Saved entries
= = = = =
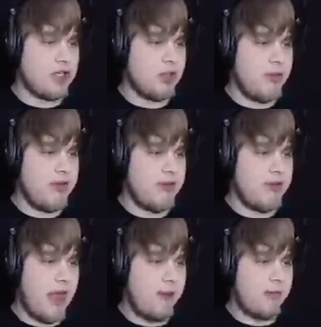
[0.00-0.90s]
I should be
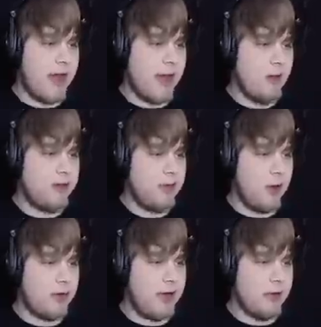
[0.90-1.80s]
safe now to
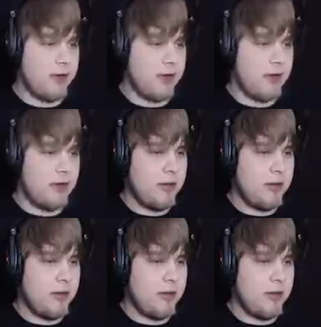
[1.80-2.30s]
go down here.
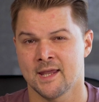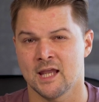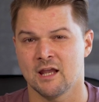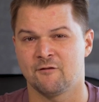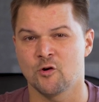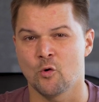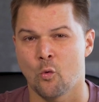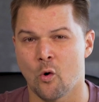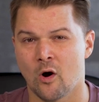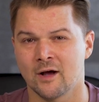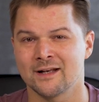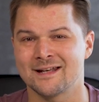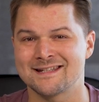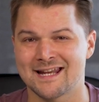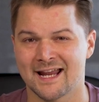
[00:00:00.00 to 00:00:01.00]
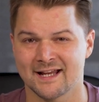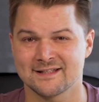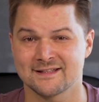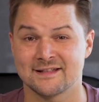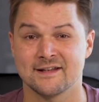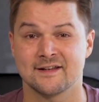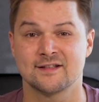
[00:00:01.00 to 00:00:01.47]
if you want to
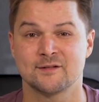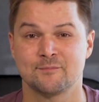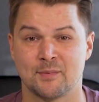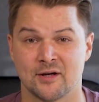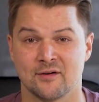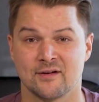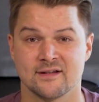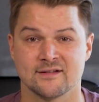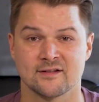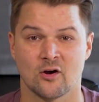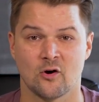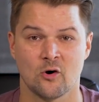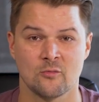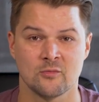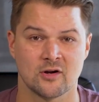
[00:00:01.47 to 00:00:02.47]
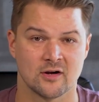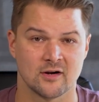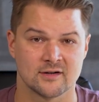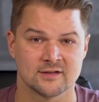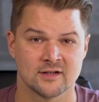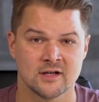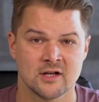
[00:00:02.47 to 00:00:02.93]
test the experienced home
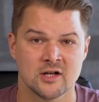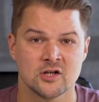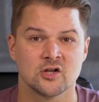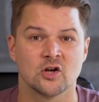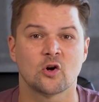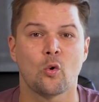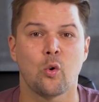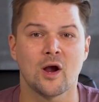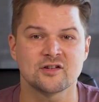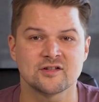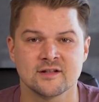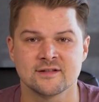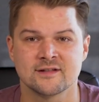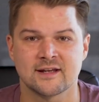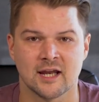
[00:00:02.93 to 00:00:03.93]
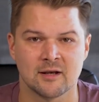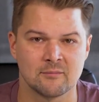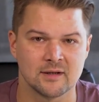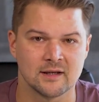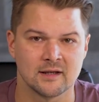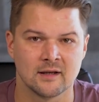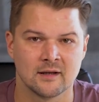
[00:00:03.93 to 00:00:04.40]
cooks, your questions can
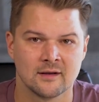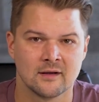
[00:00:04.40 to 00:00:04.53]
be,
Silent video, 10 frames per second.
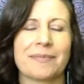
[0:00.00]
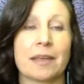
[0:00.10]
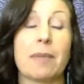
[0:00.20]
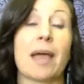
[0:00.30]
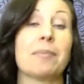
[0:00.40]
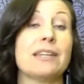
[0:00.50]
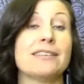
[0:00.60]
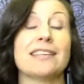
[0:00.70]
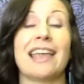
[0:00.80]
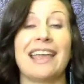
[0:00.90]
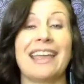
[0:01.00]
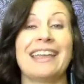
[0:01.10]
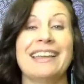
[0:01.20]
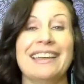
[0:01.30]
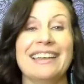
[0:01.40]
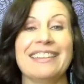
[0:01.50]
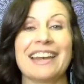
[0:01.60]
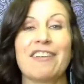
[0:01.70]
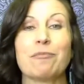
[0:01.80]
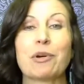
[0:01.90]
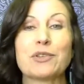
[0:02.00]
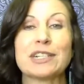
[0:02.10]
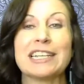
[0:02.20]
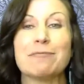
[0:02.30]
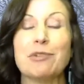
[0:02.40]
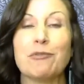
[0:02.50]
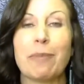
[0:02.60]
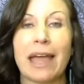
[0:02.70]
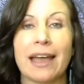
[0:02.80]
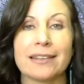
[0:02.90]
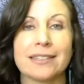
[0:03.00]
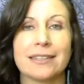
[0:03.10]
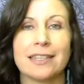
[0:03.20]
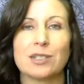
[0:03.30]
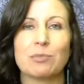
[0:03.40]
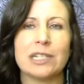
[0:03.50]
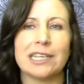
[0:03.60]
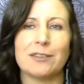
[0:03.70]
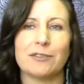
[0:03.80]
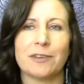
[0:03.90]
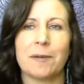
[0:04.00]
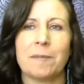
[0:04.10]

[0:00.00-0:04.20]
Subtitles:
I'm happy to say that I've personally moved past this belief.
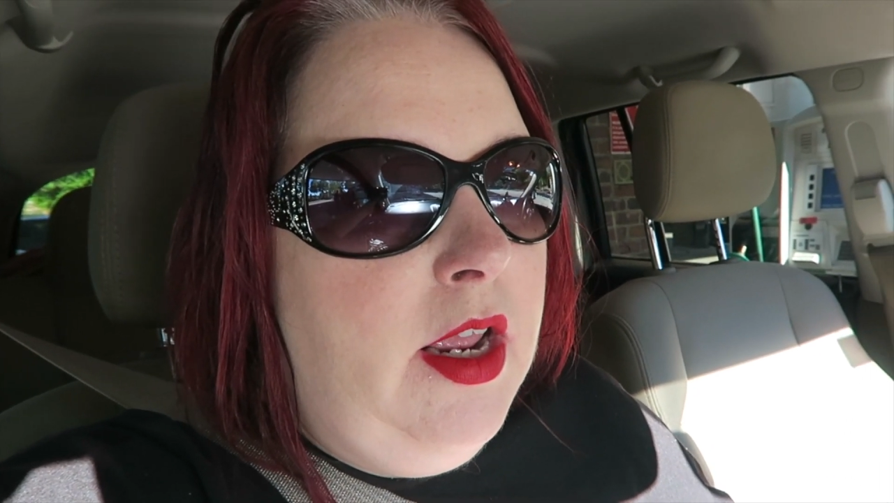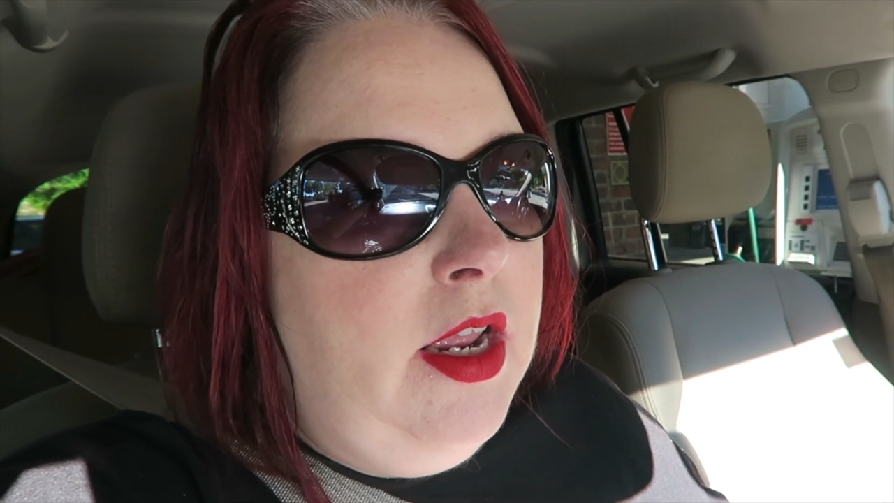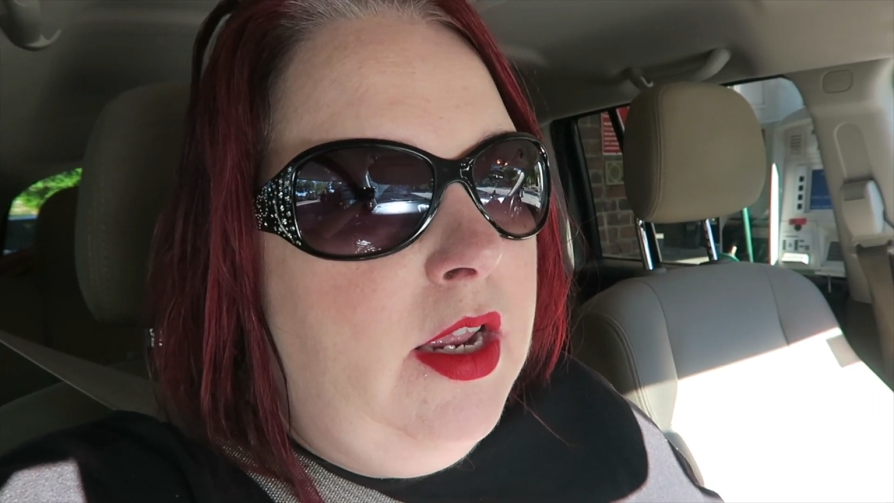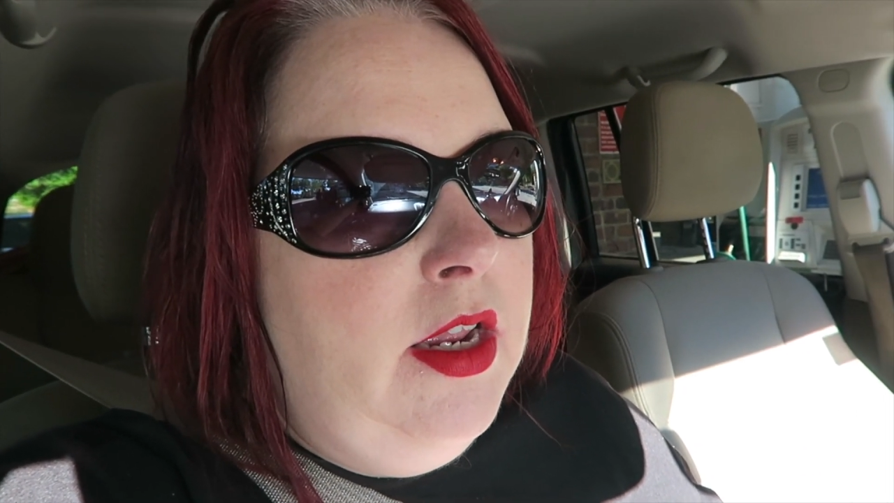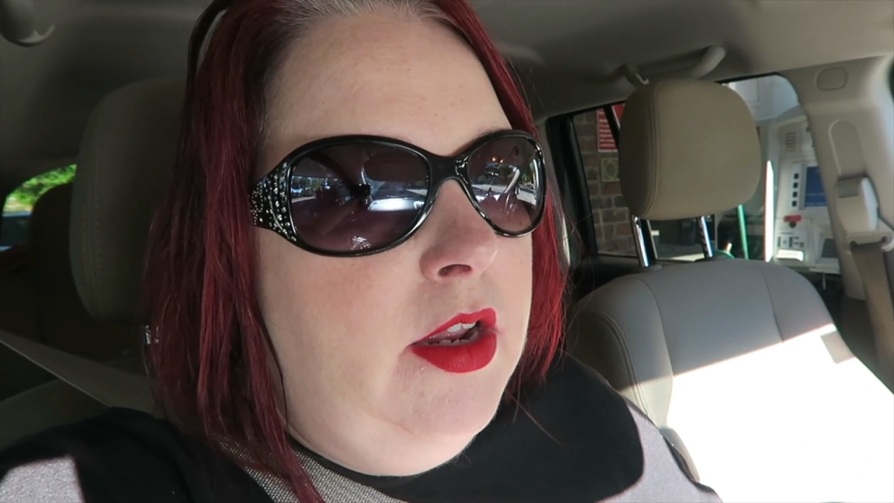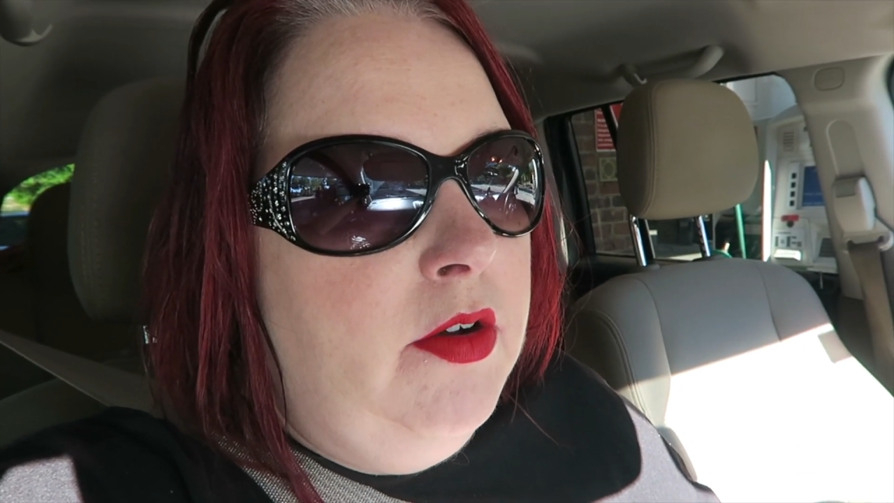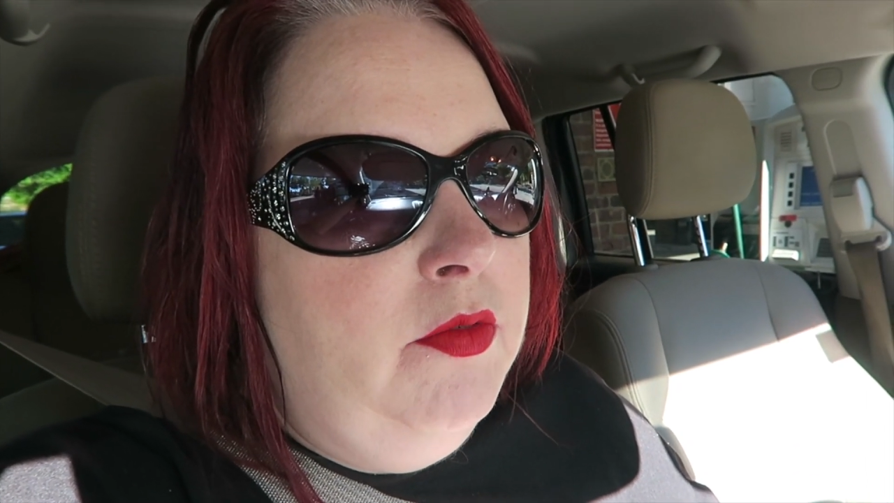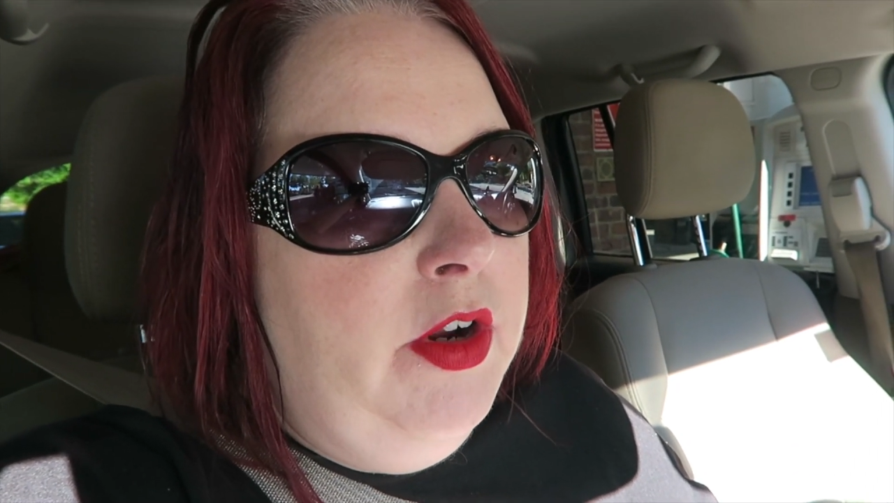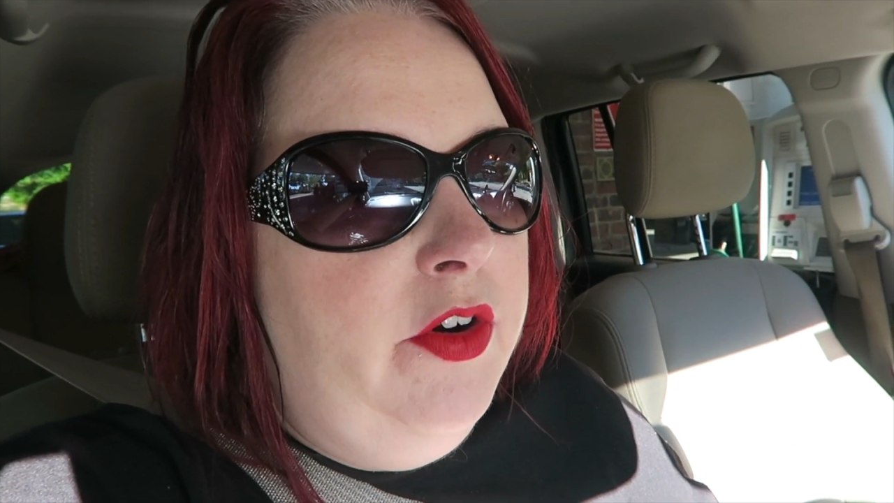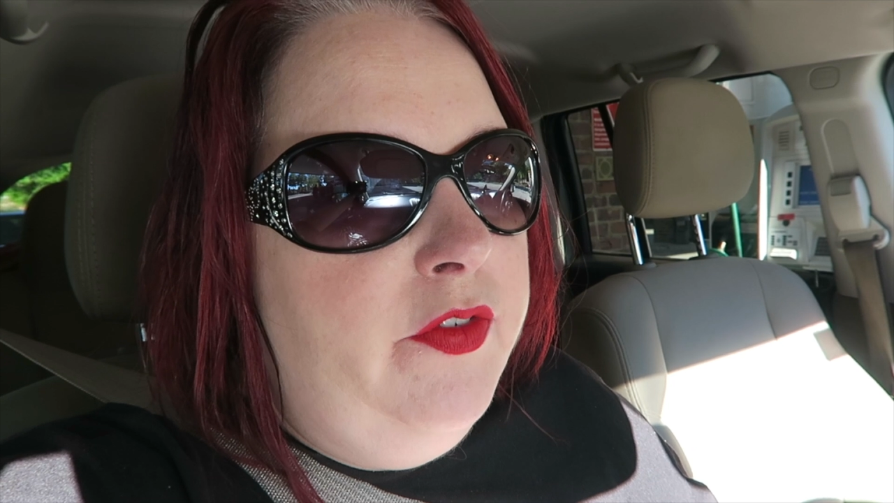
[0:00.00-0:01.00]
a
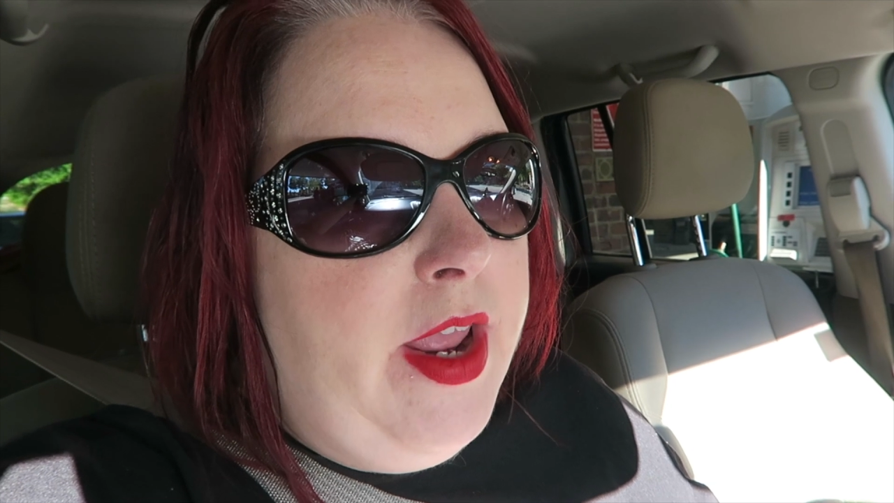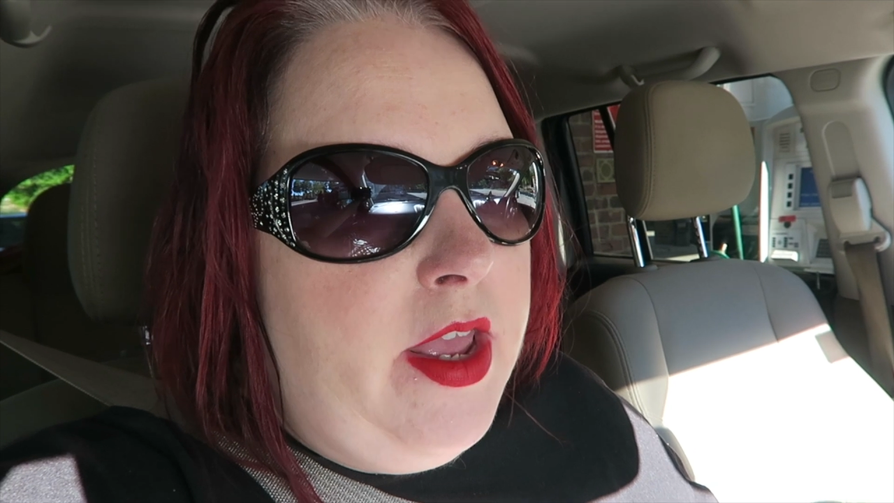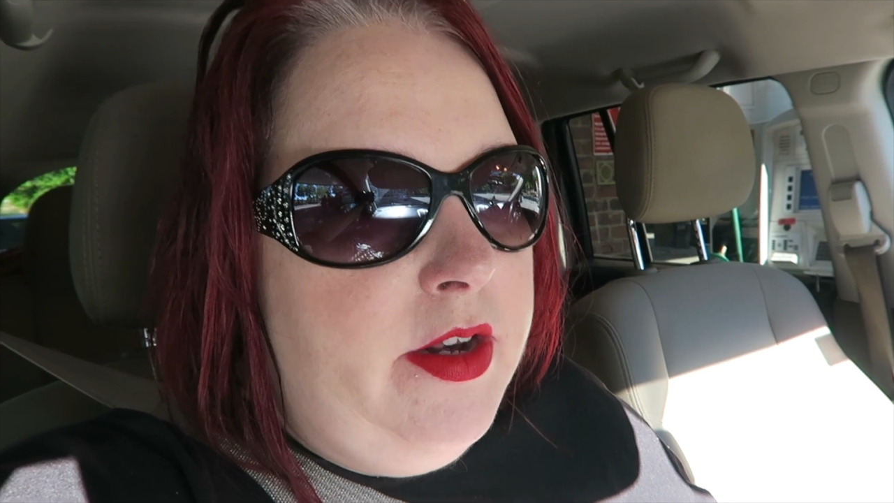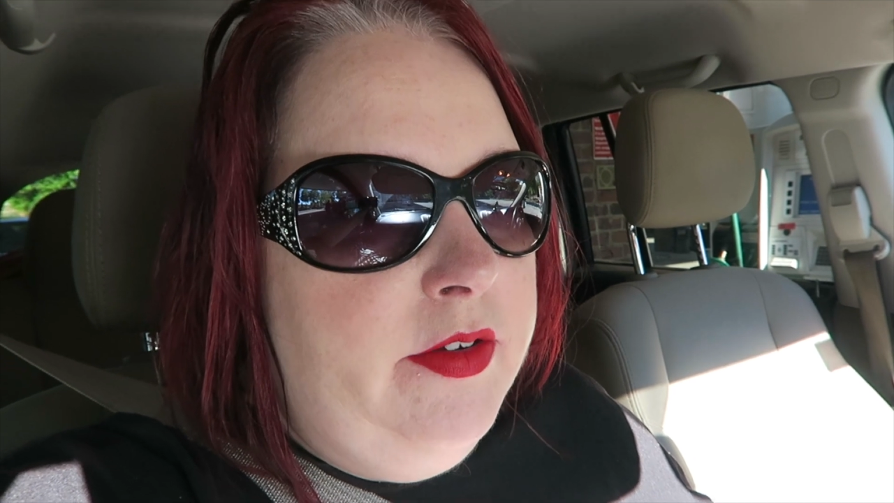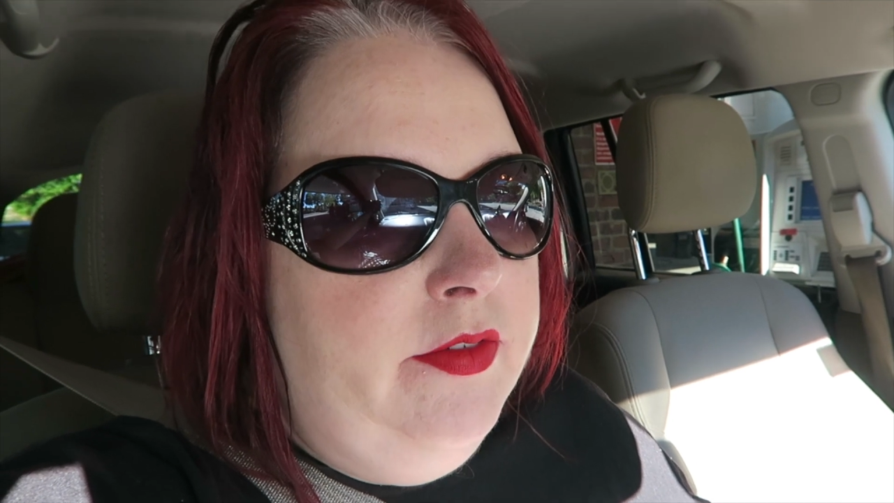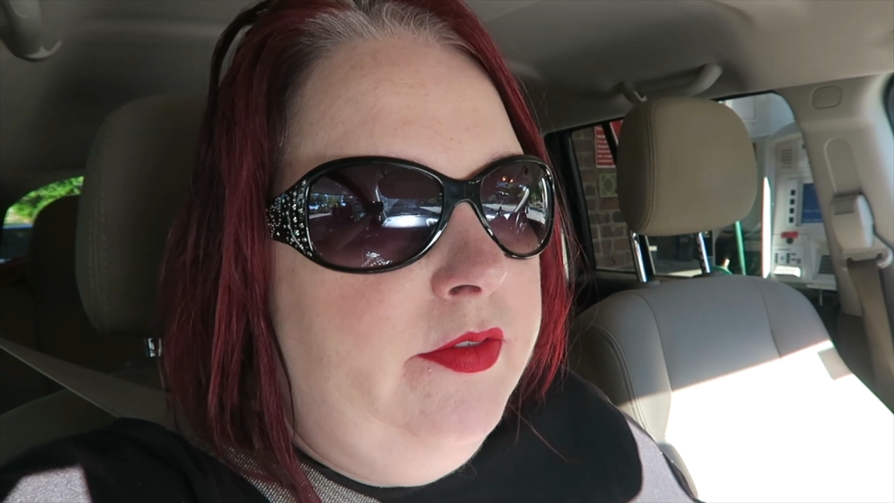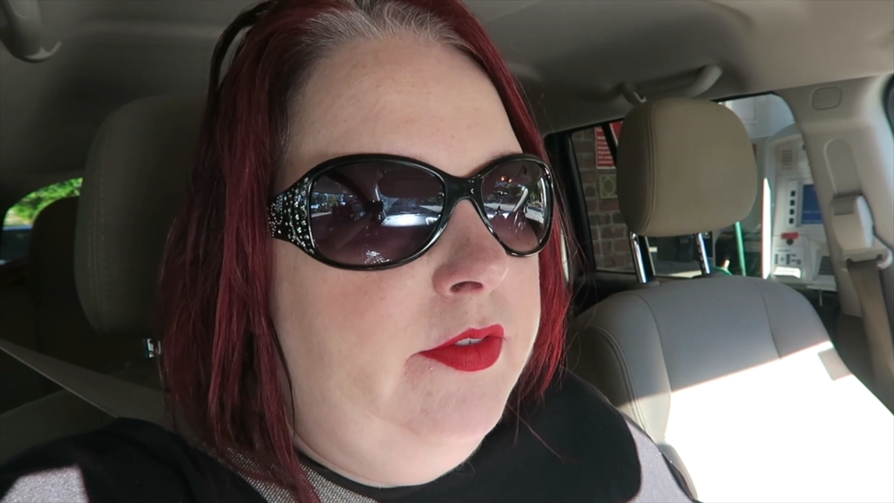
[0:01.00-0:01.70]
rental van,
= = = = =
## What you should do
Begin at the first line of the records and please reproduce every line exactly through the one containing "[0:00.00-0:04.20]", leaving all pictures out.

## Completed task
[0.00-0.90s]
I should be
[0.90-1.80s]
safe now to
[1.80-2.30s]
go down here.
[00:00:00.00 to 00:00:01.00]
[00:00:01.00 to 00:00:01.47]
if you want to
[00:00:01.47 to 00:00:02.47]
[00:00:02.47 to 00:00:02.93]
test the experienced home
[00:00:02.93 to 00:00:03.93]
[00:00:03.93 to 00:00:04.40]
cooks, your questions can
[00:00:04.40 to 00:00:04.53]
be,
Silent video, 10 frames per second.
[0:00.00]
[0:00.10]
[0:00.20]
[0:00.30]
[0:00.40]
[0:00.50]
[0:00.60]
[0:00.70]
[0:00.80]
[0:00.90]
[0:01.00]
[0:01.10]
[0:01.20]
[0:01.30]
[0:01.40]
[0:01.50]
[0:01.60]
[0:01.70]
[0:01.80]
[0:01.90]
[0:02.00]
[0:02.10]
[0:02.20]
[0:02.30]
[0:02.40]
[0:02.50]
[0:02.60]
[0:02.70]
[0:02.80]
[0:02.90]
[0:03.00]
[0:03.10]
[0:03.20]
[0:03.30]
[0:03.40]
[0:03.50]
[0:03.60]
[0:03.70]
[0:03.80]
[0:03.90]
[0:04.00]
[0:04.10]

[0:00.00-0:04.20]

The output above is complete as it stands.